(Records Opens)

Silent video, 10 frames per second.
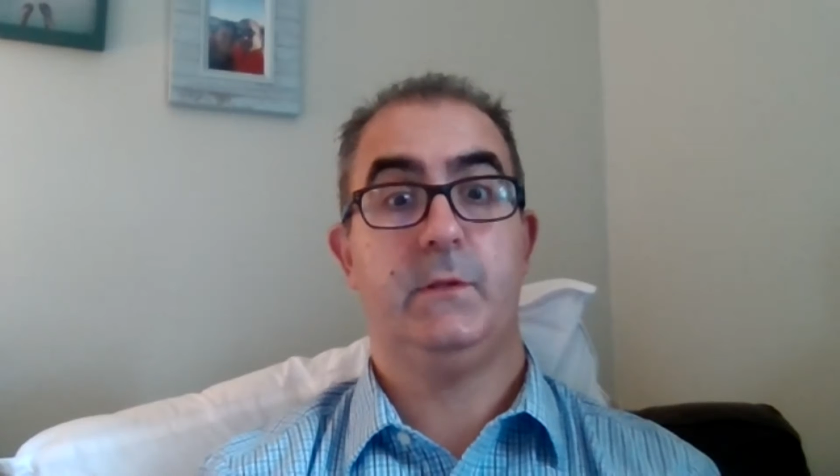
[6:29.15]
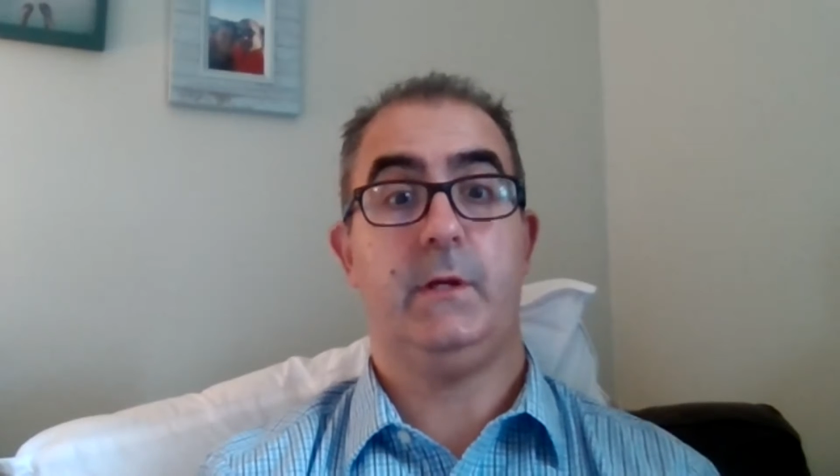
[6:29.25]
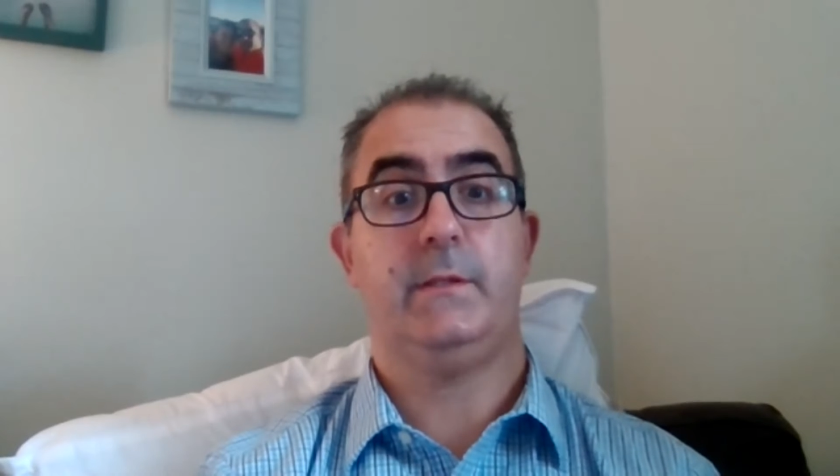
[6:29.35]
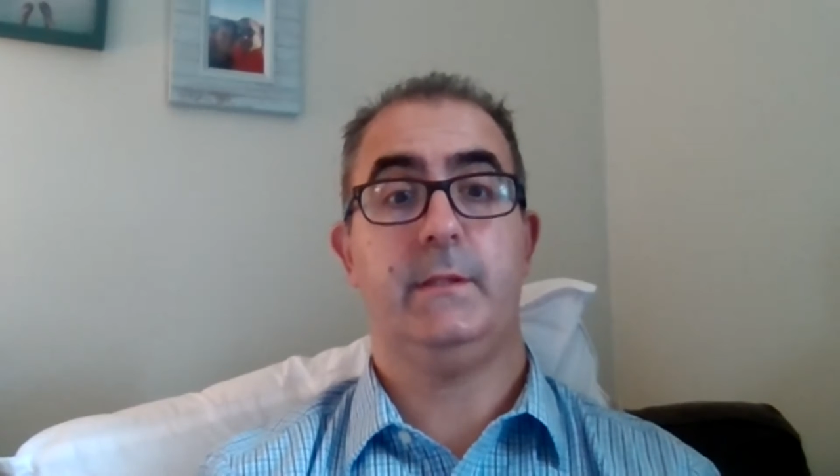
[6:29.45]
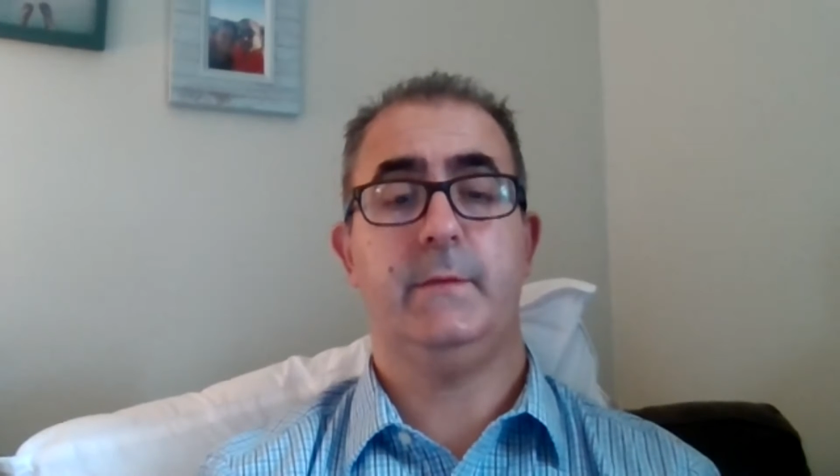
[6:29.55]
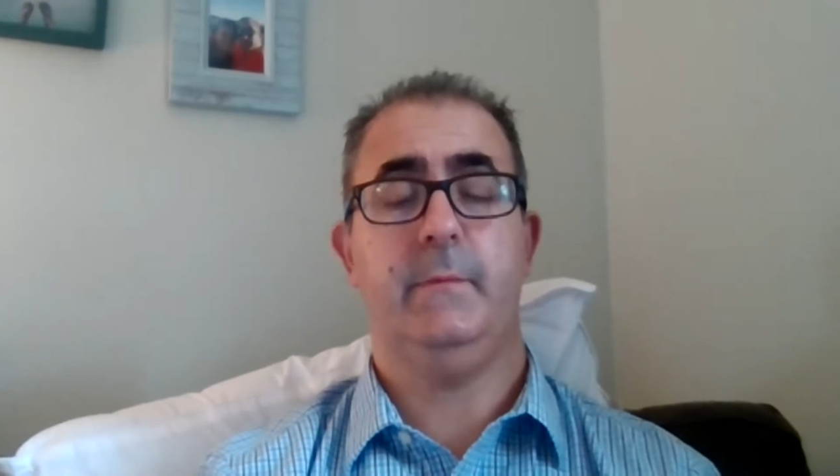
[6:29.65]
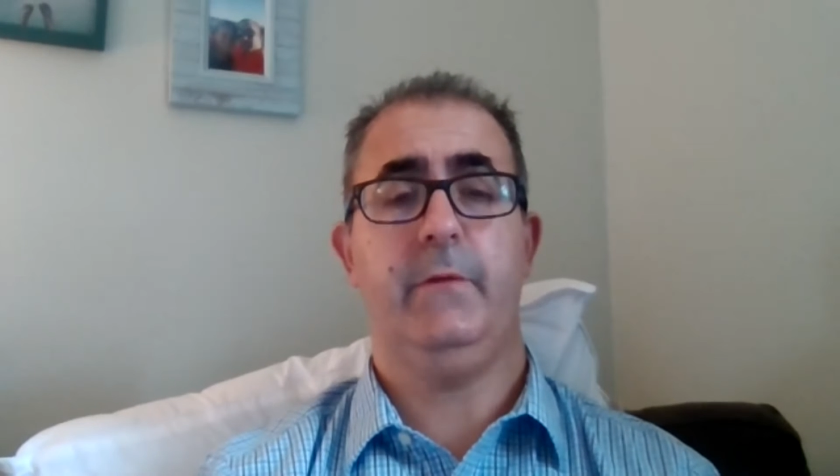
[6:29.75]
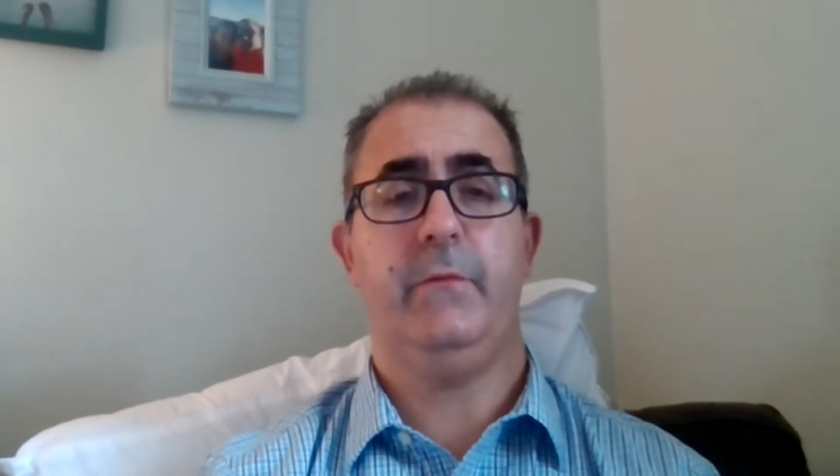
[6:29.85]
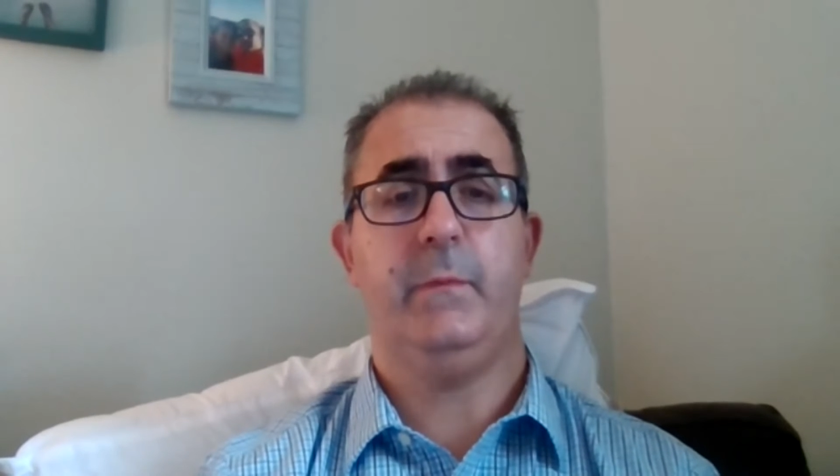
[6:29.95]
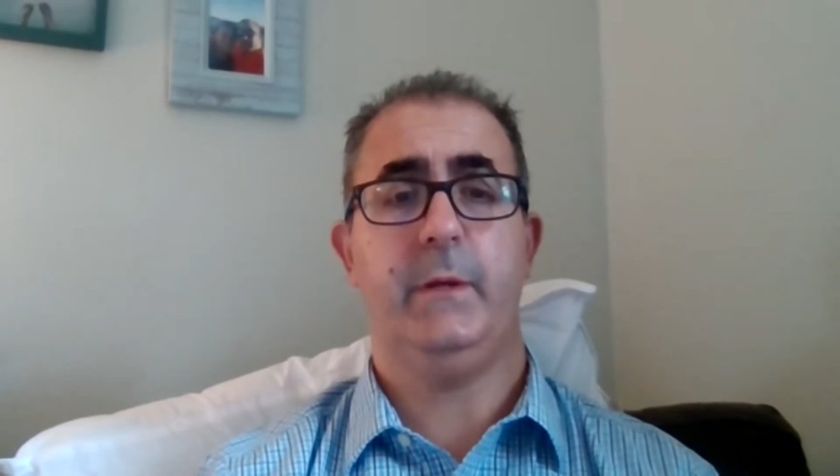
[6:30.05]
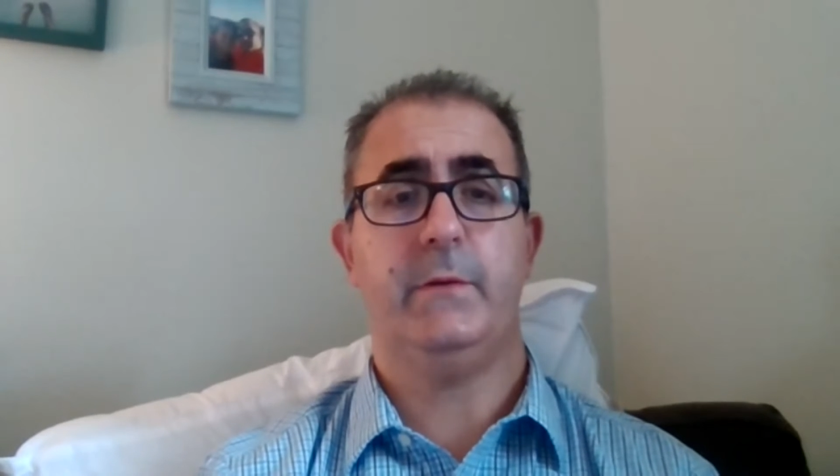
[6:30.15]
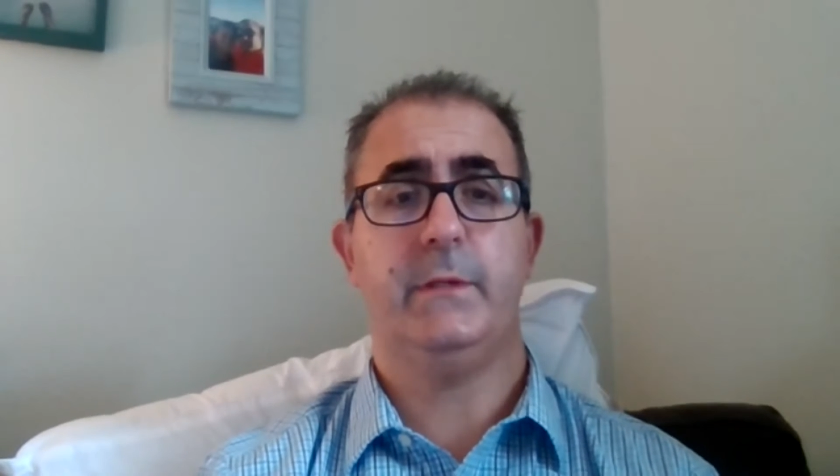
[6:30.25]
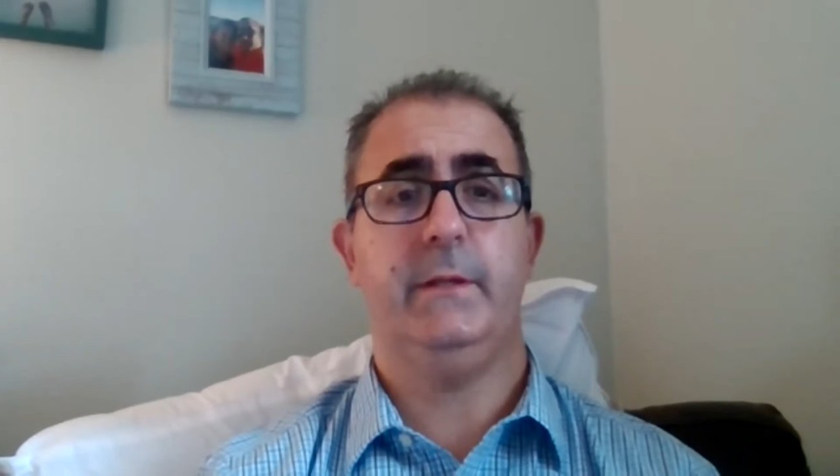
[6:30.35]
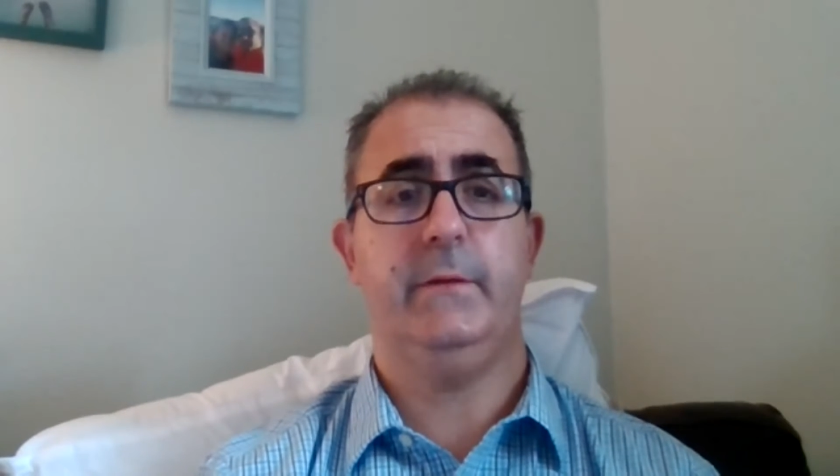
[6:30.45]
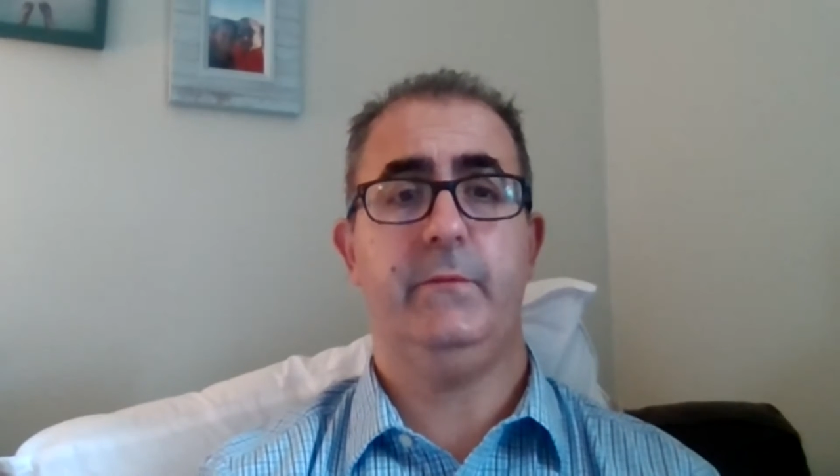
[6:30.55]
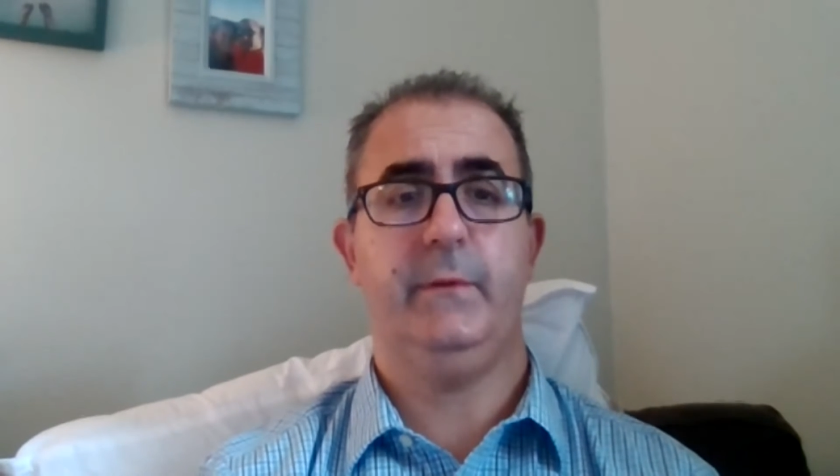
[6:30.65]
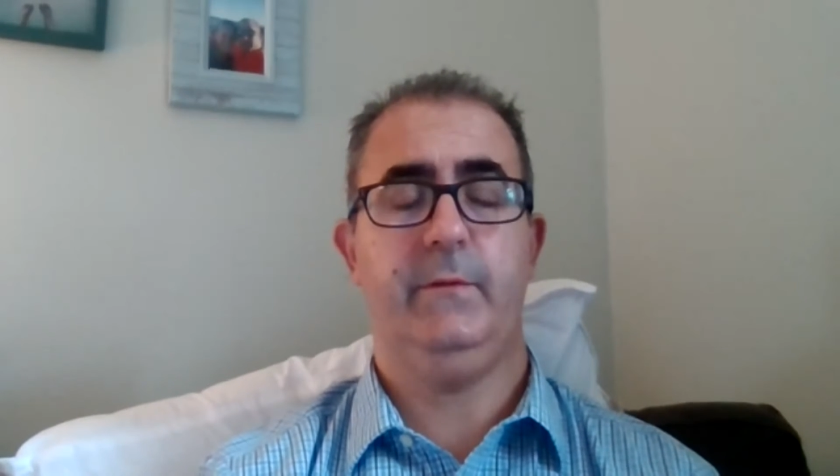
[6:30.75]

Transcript: talk to somebody from Pearson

(Records Closes)

● **Exercise directions**
Please print the entries shown above again, exactly, and skip the pictures.

● **Written reply**
Silent video, 10 frames per second.
[6:29.15]
[6:29.25]
[6:29.35]
[6:29.45]
[6:29.55]
[6:29.65]
[6:29.75]
[6:29.85]
[6:29.95]
[6:30.05]
[6:30.15]
[6:30.25]
[6:30.35]
[6:30.45]
[6:30.55]
[6:30.65]
[6:30.75]

Transcript: talk to somebody from Pearson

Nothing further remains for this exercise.